Un brin d'humour également, apporté notamment par le Tisseur qui, entre autres, s'offrira une belle référence à Karate Kid. Et puis quelques moments émouvants, avec des personnages en sang, allant au bout d'eux-mêmes pour défendre leur idéal. Ou encore la scène, pathétique, entre Vision et Wanda.

C'est donc loin, sur l'ensemble, d'être un naufrage complet, et c'est d'autant plus rageant. Car si l'histoire se suit sans trop de problème, elle manque singulièrement de lyrisme, voire de simple logique par moment. Il n'aurait pas manqué grand-chose pour que cette guerre se justifie au lieu de paraître aussi artificielle. Même chose pour l'intervention de Xavier et le côté très manichéen (et anti-Summers) qui nuit franchement à la dramatisation.
Reste tout de même le personnage de Cyclope qui prend de l'ampleur et laisse enfin tomber son côté effacé et gentillet. Un peu juste tout de même pour vraiment vibrer de bonheur ou d'étonnement à cette lecture.

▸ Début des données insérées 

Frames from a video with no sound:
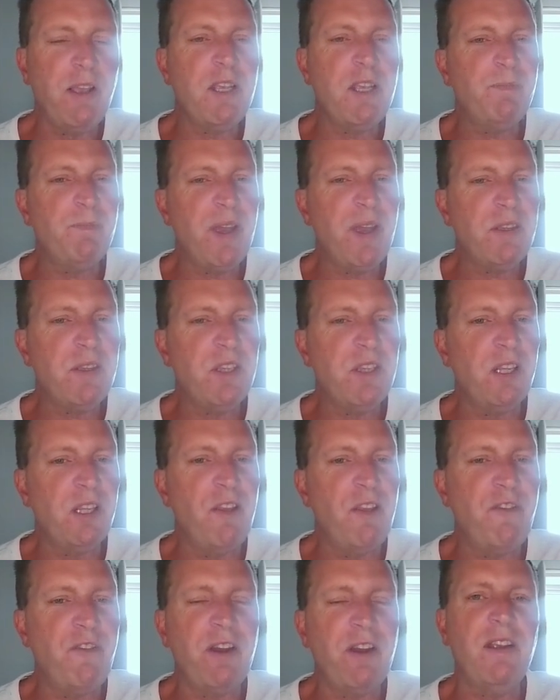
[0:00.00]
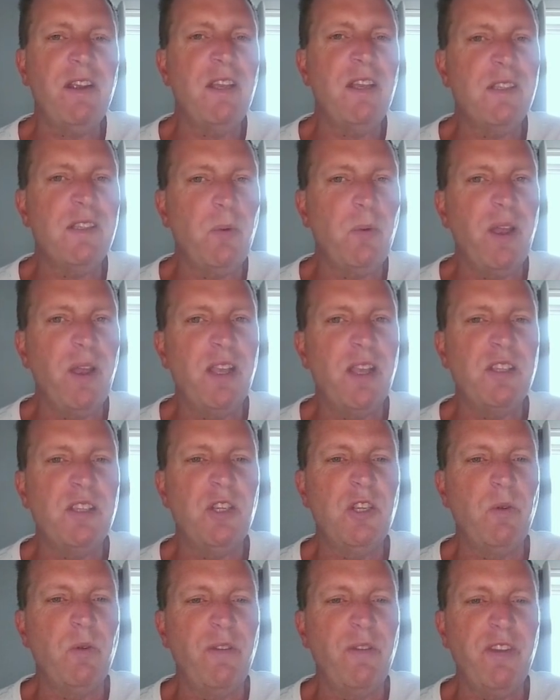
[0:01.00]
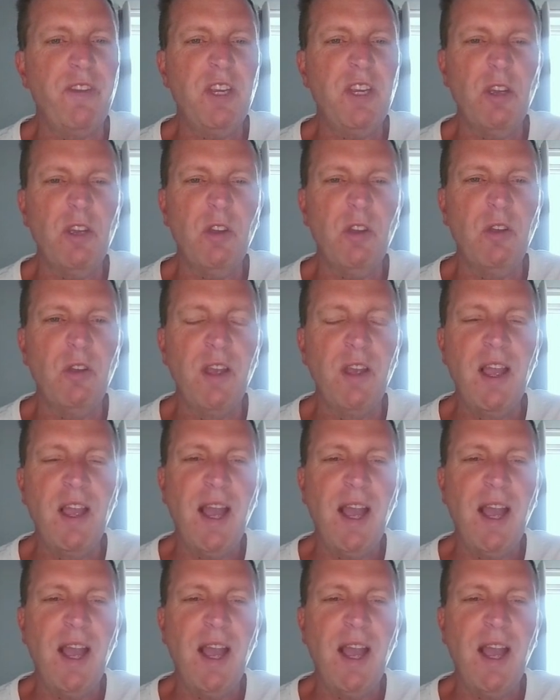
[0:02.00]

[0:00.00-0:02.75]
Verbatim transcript: It's basically a very easy way to do a video,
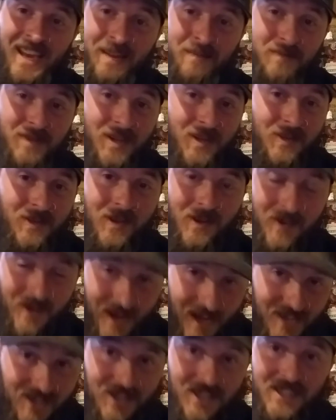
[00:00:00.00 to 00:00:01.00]
bro,
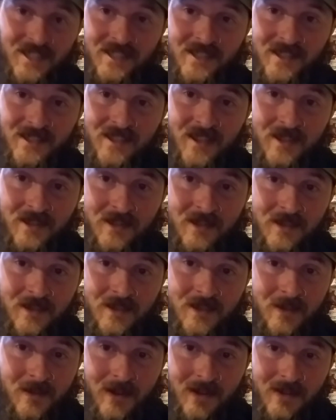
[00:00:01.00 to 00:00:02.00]
congratulations on your
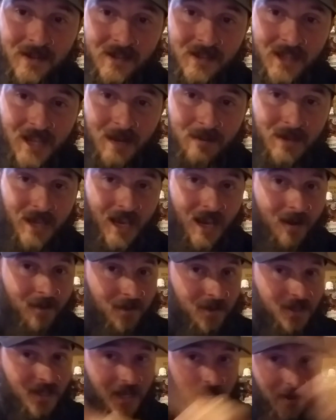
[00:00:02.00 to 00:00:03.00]
200 sub count,
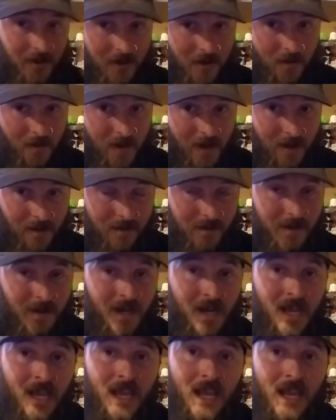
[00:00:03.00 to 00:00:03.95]
which I know you're way over.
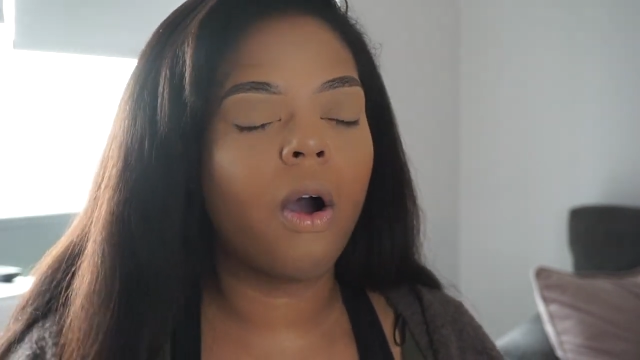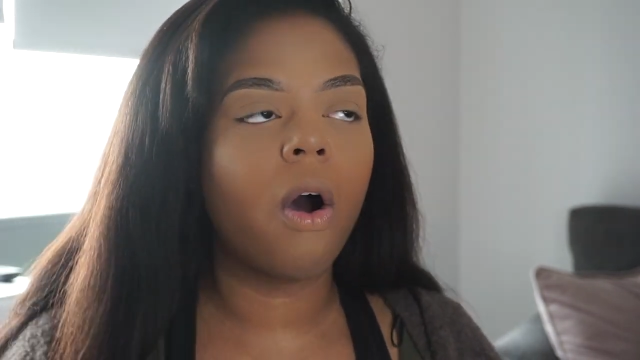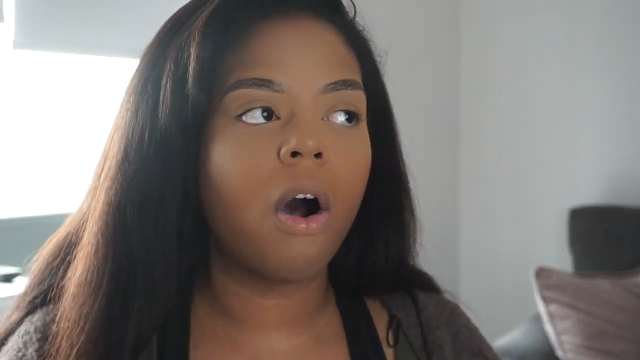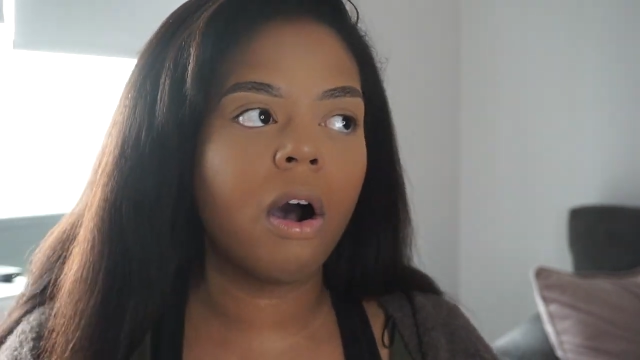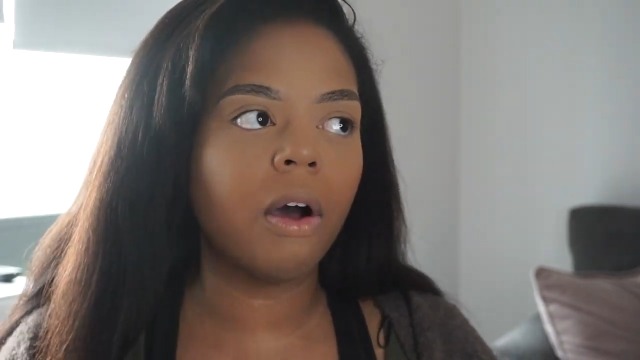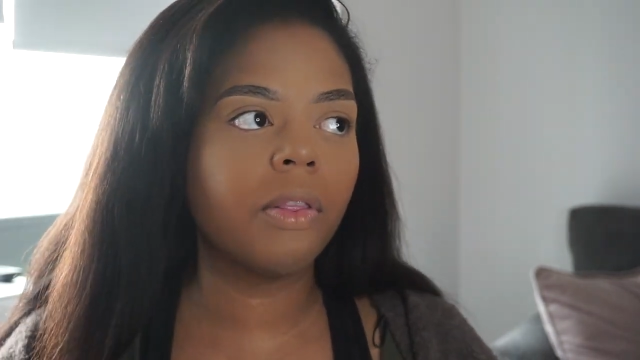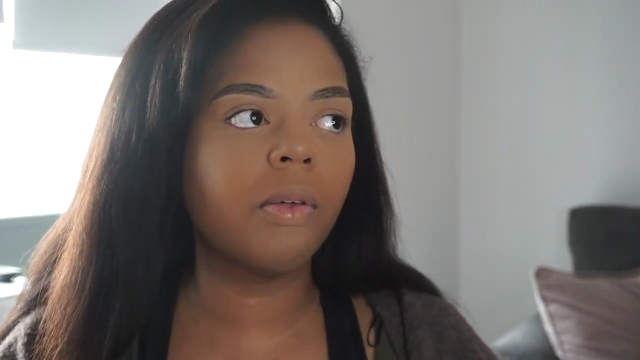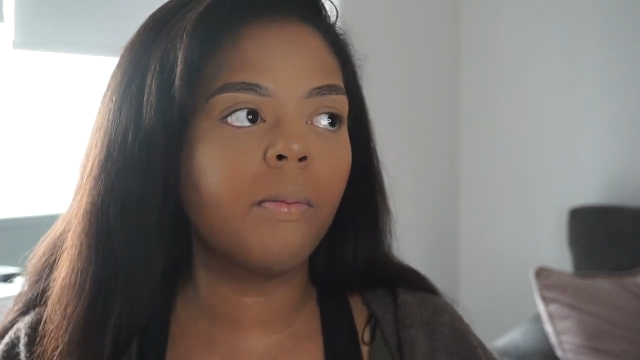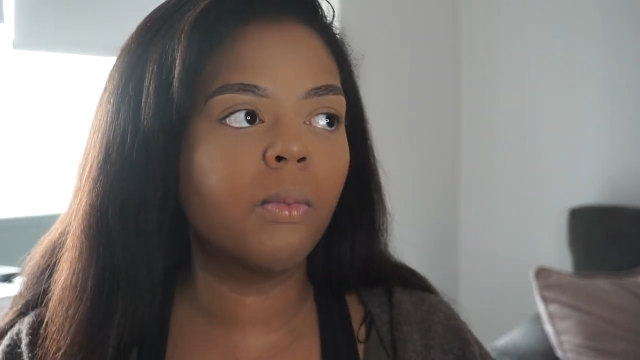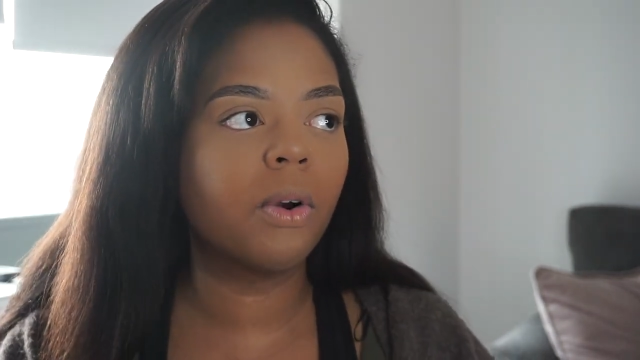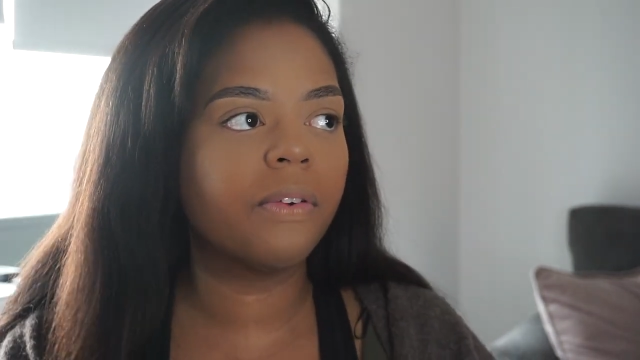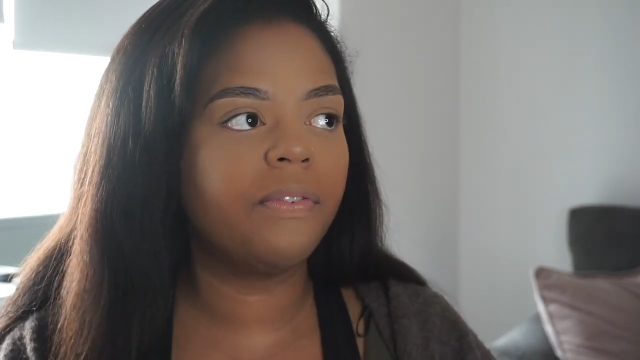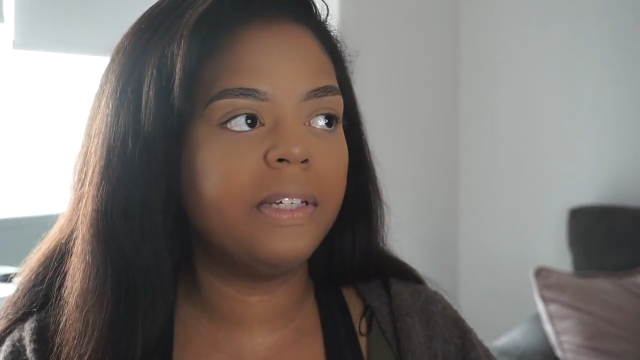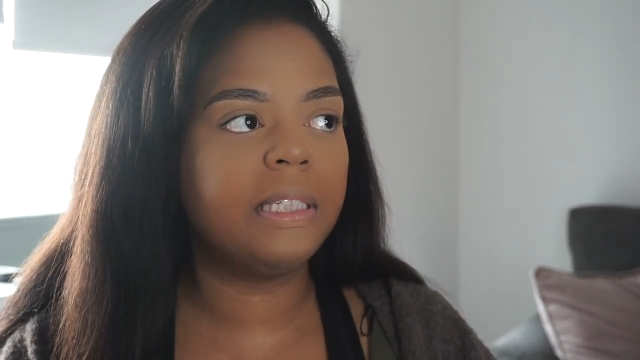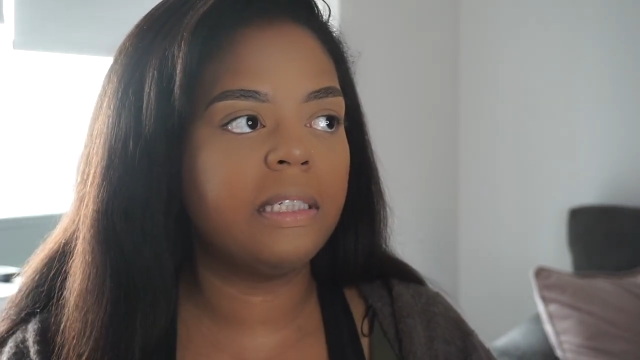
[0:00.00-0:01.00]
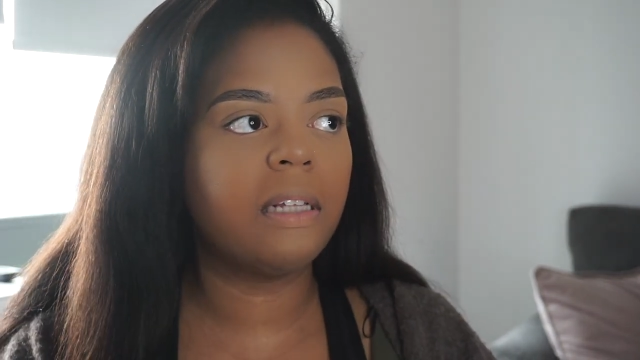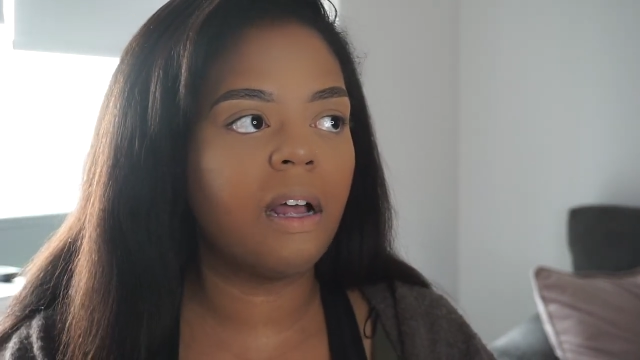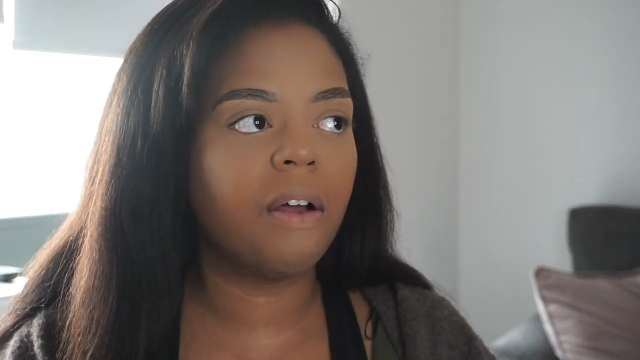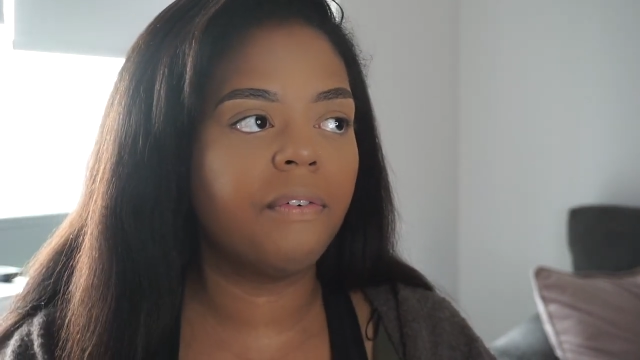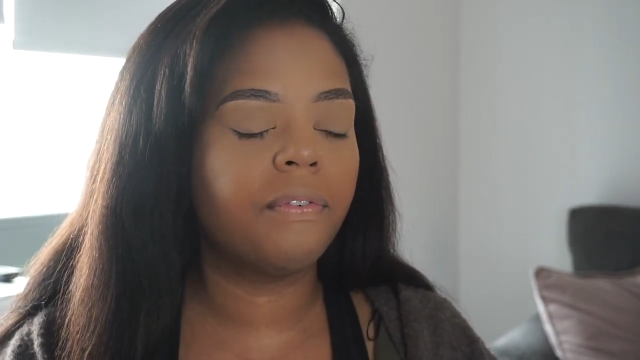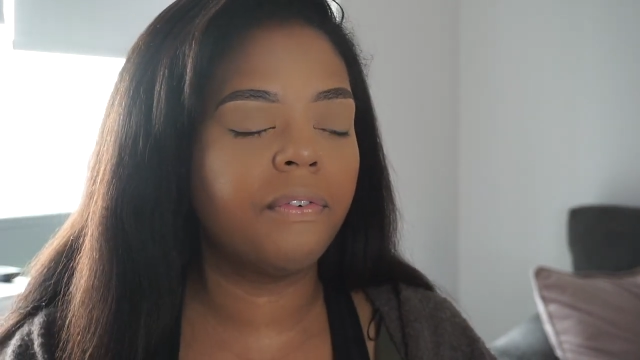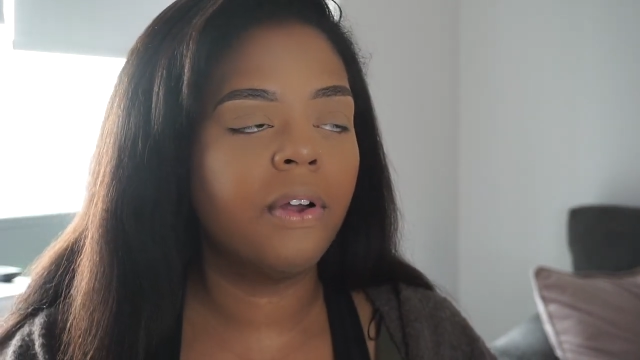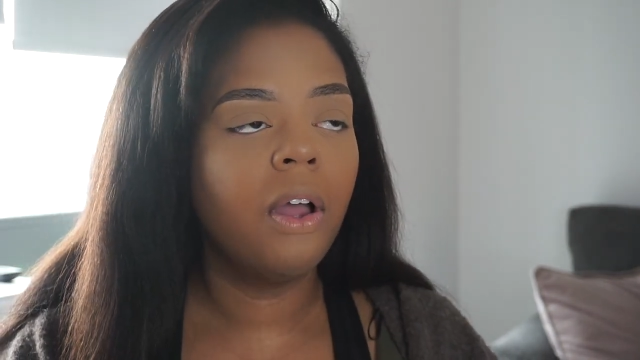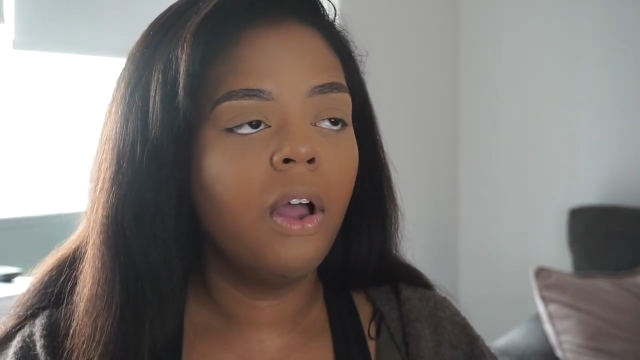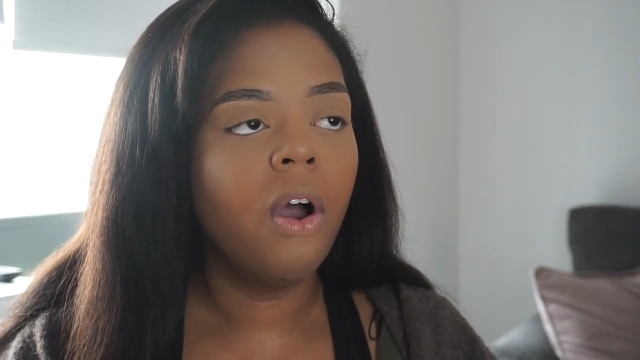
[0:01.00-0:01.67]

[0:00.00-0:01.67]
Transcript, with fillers: all the Morphe stuff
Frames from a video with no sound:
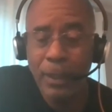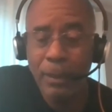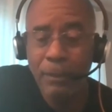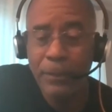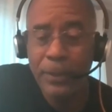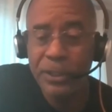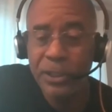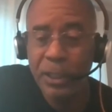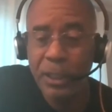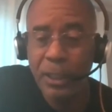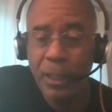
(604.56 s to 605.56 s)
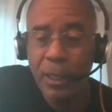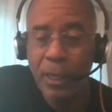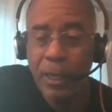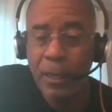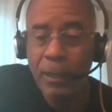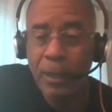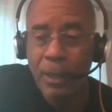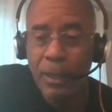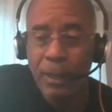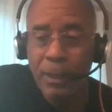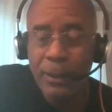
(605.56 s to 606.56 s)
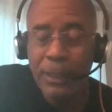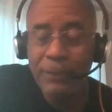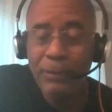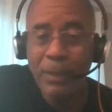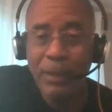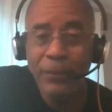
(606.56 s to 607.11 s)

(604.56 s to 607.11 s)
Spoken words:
but she lived about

Un récit développant une thématique intéressante, mais qui se trimballe un lot de bons gros défauts.
À tester tout de même.



+ Les points positifs - Les points négatifs
  • Le début de réflexion sur la puissance absolue.
  • Certaines scènes impressionnantes graphiquement et rendant bien le côté surpuissant du Phénix.
  • Un peu d'émotion tout de même...
  • ... et même un brin d'humour.
  • Les AVX Versus, constituant un bon complément.

  • Romita, à la ramasse.
  • Le côté artificiel du conflit.
  • Cap et Summers, agissant parfois de manière pour le moins illogique.
  • Une bonne grosse usine à gaz si l'on ne connaît pas au moins un peu les grandes lignes des évènements de ces dernières années.